Wary countdown to a big earthquake

Shihab Sarkar | Published: October 13, 2018 21:32:57 | Updated: October 27, 2018 21:12:35


The fast rate at which the impacts of climate change are occurring around the globe only points to the alarming turn of the phenomenon. It also underlines the unpredictability of the behaviour of the present global climate. Against this fact comes the news of a bleak forecast. Made by the United Nations Inter Governmental Panel on Climate Change, the prediction said on October 11 that by 2030, the earth's temperature would undergo an increase by at least half a degree.  Climate scientists have termed this fast temperature rise a portent of catastrophic changes.

Newer regions and climate zones are experiencing changes in nature which were at the farthest recess of imagination. A few natural hazards and disasters now visit mankind apparently in conformity with the new pattern of climate behaviour. Tsunamis, earthquakes, and hurricanes and cyclones in a row seem to back this observation.

Cyclones have been battering Bangladesh since ancient times.
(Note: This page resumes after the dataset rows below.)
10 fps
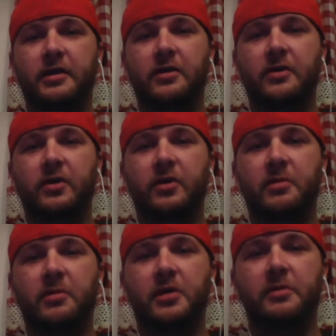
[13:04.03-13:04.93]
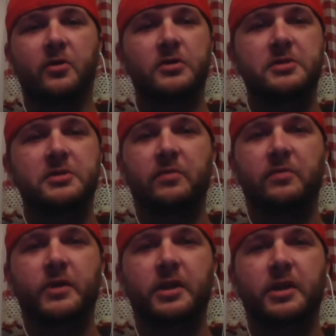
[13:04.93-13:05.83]
know, your upcoming course,
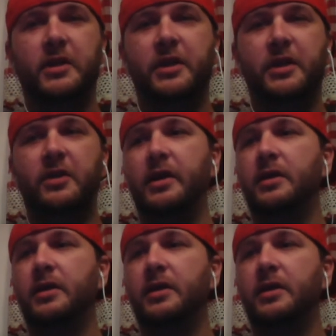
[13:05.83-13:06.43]
man, we'd love to hear it.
There were no records of tsunamis hitting the country. But Bangladesh was brushed by one triggered by super-quakes at the bottom of the Indian Ocean. This tsunami directly hit the Indonesian island of Sumatra in 2004. On its northward advance, it ravaged a number of countries along the coast of the Indian Ocean.  But a few mid-scale and smaller earthquake-triggered giant sea-waves or undersea mega-thrust earthquakes later wrought havoc with the greater southern Asian region. Their onslaughts in a short span of time, in fact, point to the unpredictability of these calamities. Ability to read the early signs of tsunami ends in failure in the Indian Ocean region due to the complicated process involved in the task. In comparison, earthquakes are purely inscrutable. Technical devices capable of forecasting earthquakes have yet to be invented. Few countries in South and Southeast Asia have been spared its strike, and Bangladesh belongs to these exceptions.
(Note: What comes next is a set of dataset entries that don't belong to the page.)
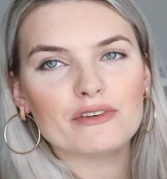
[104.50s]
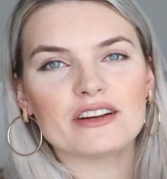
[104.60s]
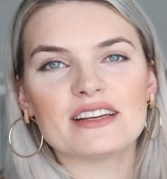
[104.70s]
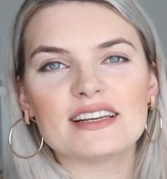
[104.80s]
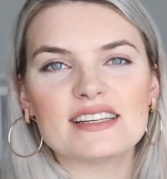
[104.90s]
be
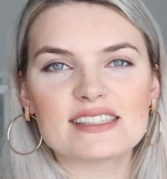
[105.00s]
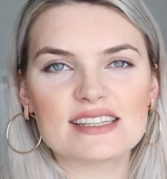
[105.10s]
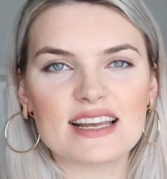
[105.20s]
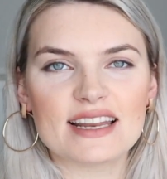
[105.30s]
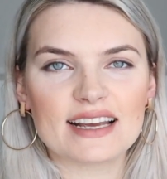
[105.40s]
very
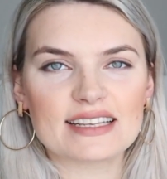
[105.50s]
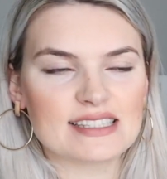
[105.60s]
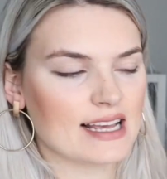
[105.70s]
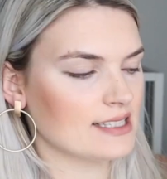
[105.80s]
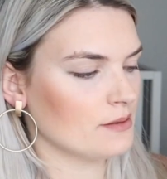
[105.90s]
easy and
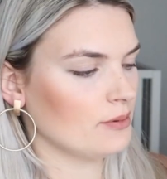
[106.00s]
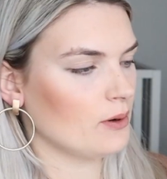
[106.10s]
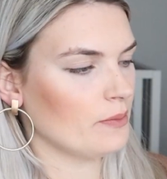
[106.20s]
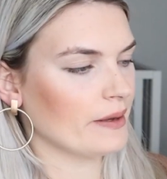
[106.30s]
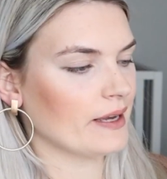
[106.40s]

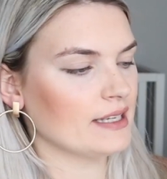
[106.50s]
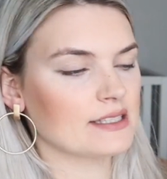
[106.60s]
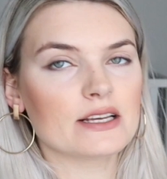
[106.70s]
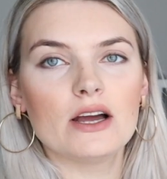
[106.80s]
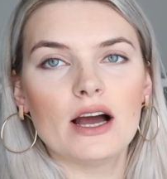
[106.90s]
accessible
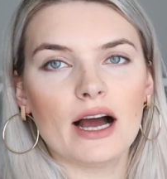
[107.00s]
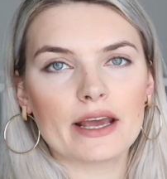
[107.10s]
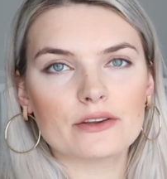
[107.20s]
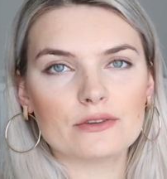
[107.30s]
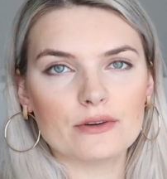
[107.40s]
because
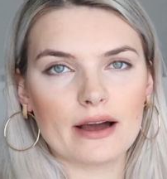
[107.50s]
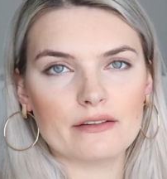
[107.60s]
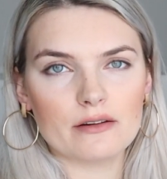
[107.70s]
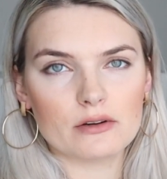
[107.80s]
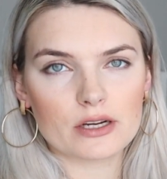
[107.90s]
I do
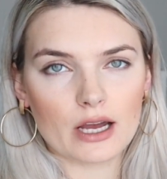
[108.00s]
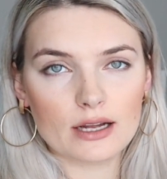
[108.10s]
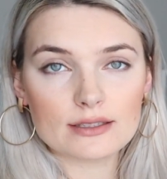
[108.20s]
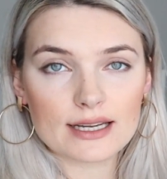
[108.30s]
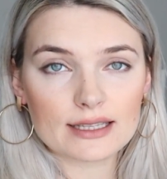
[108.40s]
have our
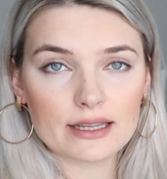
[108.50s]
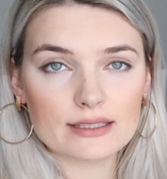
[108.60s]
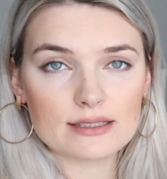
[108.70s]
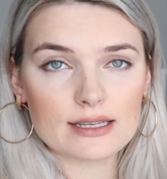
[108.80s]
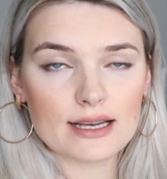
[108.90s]
contact
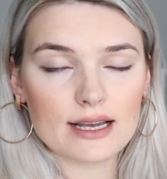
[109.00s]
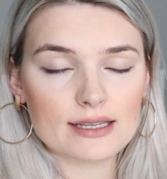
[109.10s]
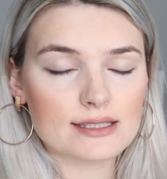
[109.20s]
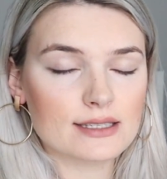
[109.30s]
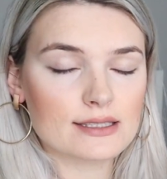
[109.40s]

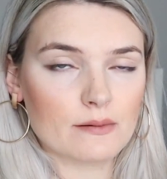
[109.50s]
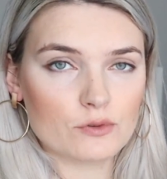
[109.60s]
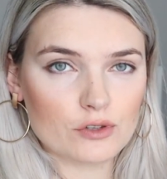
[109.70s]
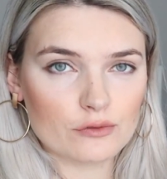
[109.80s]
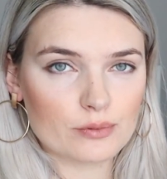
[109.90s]
lenses and some
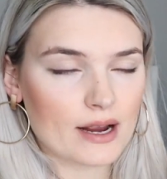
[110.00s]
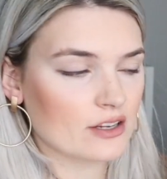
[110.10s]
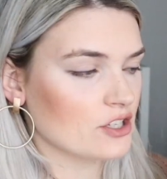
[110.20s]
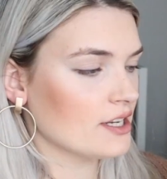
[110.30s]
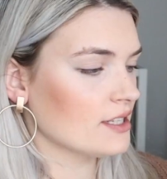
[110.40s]

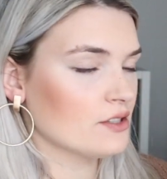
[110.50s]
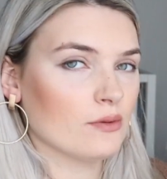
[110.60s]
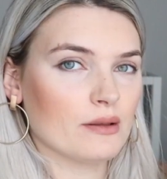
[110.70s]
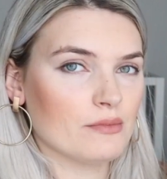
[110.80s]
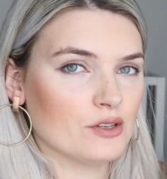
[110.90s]
toothbrushes. So
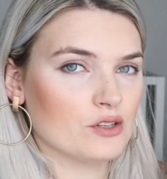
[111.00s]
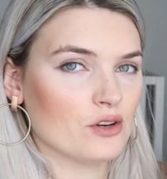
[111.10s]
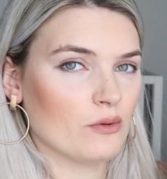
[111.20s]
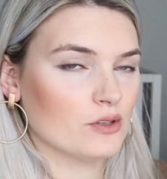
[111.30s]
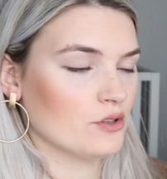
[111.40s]
let me
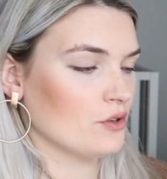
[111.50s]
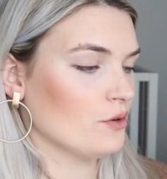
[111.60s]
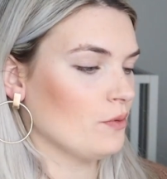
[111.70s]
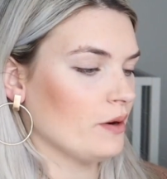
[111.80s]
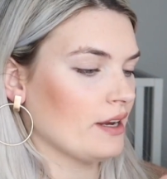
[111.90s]
show it to
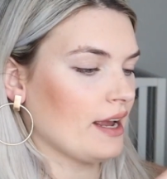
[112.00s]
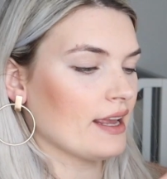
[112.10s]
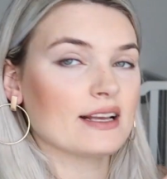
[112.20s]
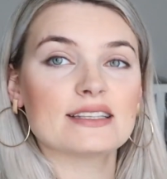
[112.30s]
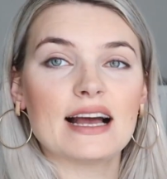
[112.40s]
you what
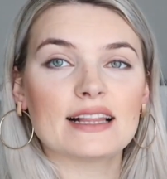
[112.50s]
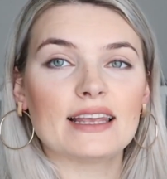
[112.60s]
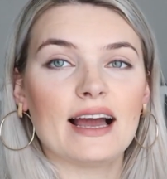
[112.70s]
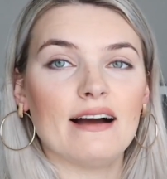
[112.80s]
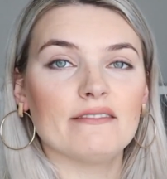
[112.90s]
I
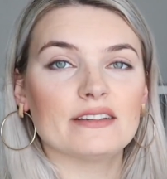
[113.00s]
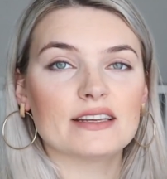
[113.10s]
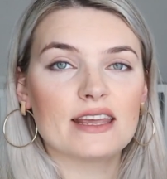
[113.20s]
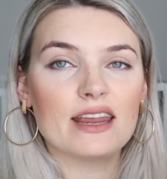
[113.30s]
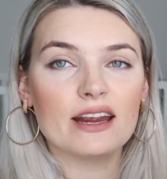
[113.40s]
exactly have
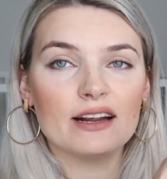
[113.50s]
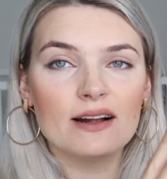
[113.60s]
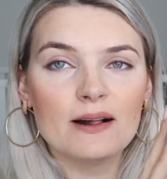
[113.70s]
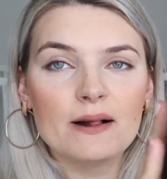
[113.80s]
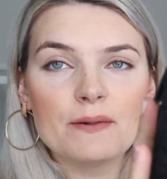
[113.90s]
in here.
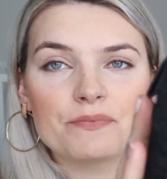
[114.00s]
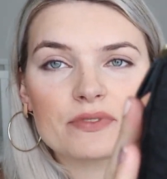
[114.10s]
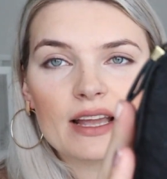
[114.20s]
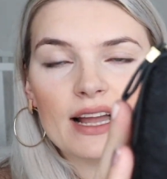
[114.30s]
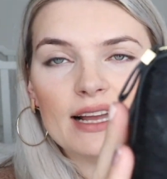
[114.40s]

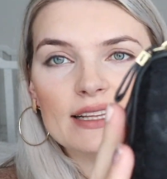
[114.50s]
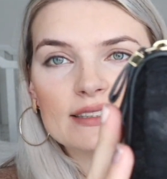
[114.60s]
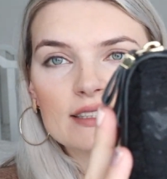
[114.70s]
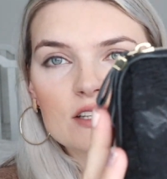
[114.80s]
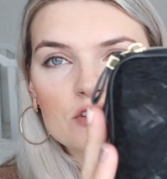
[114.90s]

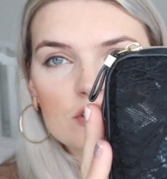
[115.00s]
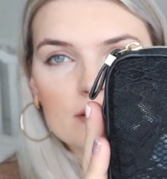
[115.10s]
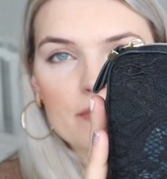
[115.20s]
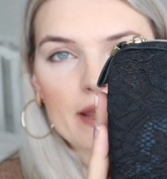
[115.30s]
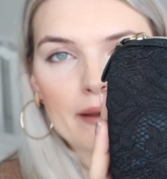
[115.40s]
And this is just
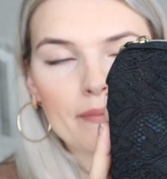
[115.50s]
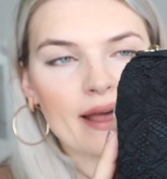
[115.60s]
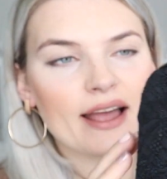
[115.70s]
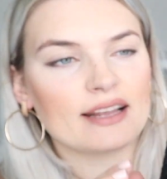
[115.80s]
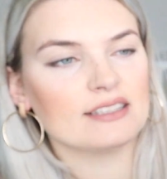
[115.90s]
a makeup
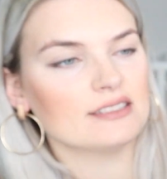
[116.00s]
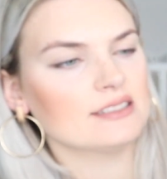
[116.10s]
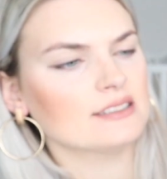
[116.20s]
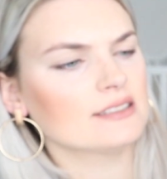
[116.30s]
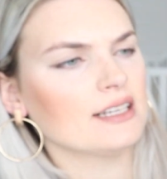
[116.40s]
bag.
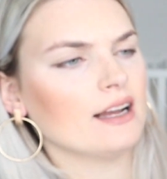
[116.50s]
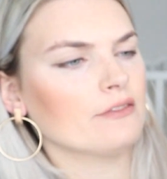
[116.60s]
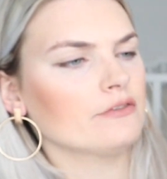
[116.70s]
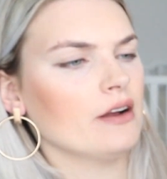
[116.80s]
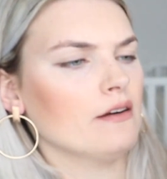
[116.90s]
This is
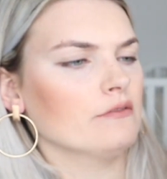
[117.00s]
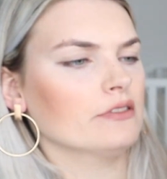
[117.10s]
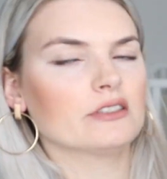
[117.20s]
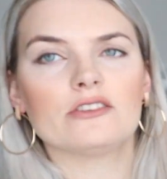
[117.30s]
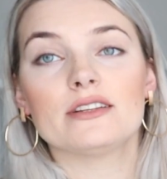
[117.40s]
from
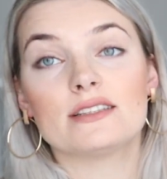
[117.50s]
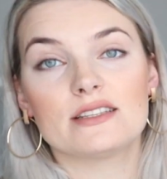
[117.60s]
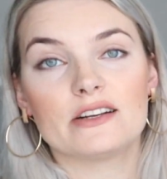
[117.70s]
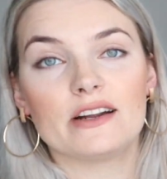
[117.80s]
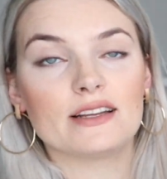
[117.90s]
Victoria's
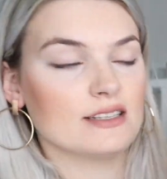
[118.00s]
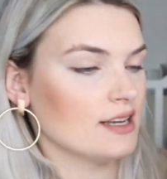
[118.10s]
Secret.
But it is feared a disastrous temblor stares Bangladesh in the face. Over a dozen of minor earthquakes have jolted the country in the last three decades. These tremors are interpreted by seismologists as forewarnings of a major disaster. Unpredictability has added to the dread of the strike of a large-scale earthquake. Although majority of the educated people in the country are found in a resigned mood vis-à-vis the imminence of an earthquake, those adequately aware of the disaster are serious. They are unwavering in their position on the alluvial and swampy land's vulnerability to earthquakes. As they observe, this geological development stems from the recent severity of the global and regional climate changes and the impacts. An alarming aspect of these phenomena is set to emerge in the form of unpredictability on the calamity's exact time. The danger awaiting Bangladesh lurks in it. That the country is headed for a catastrophic earthquake is no longer debated. What leads to discords is the extent of casualty and damage caused by it.

The trail of devastation left by the recent tsunami and earthquake in the town of Palu in Indonesia's Sulawesi Island can be a pointer to the case of Dhaka, in case it is hit by a quake over 7 on the Richter scale. Palu is known for its tranquility and sparse population. Compared to it, Dhaka with its large population and its jungle of concrete structures emerges as a giant deathtrap. The post-earthquake Dhaka's danger lies in its dreaded losing battle in the task of rescue of the victims. Due to its unplanned growth and population density, a tolerably effective rescue operation seems elusive. Lots of colloquiums have focused on the subject. It's time the authorities swung into all-out disaster preparedness for the capital.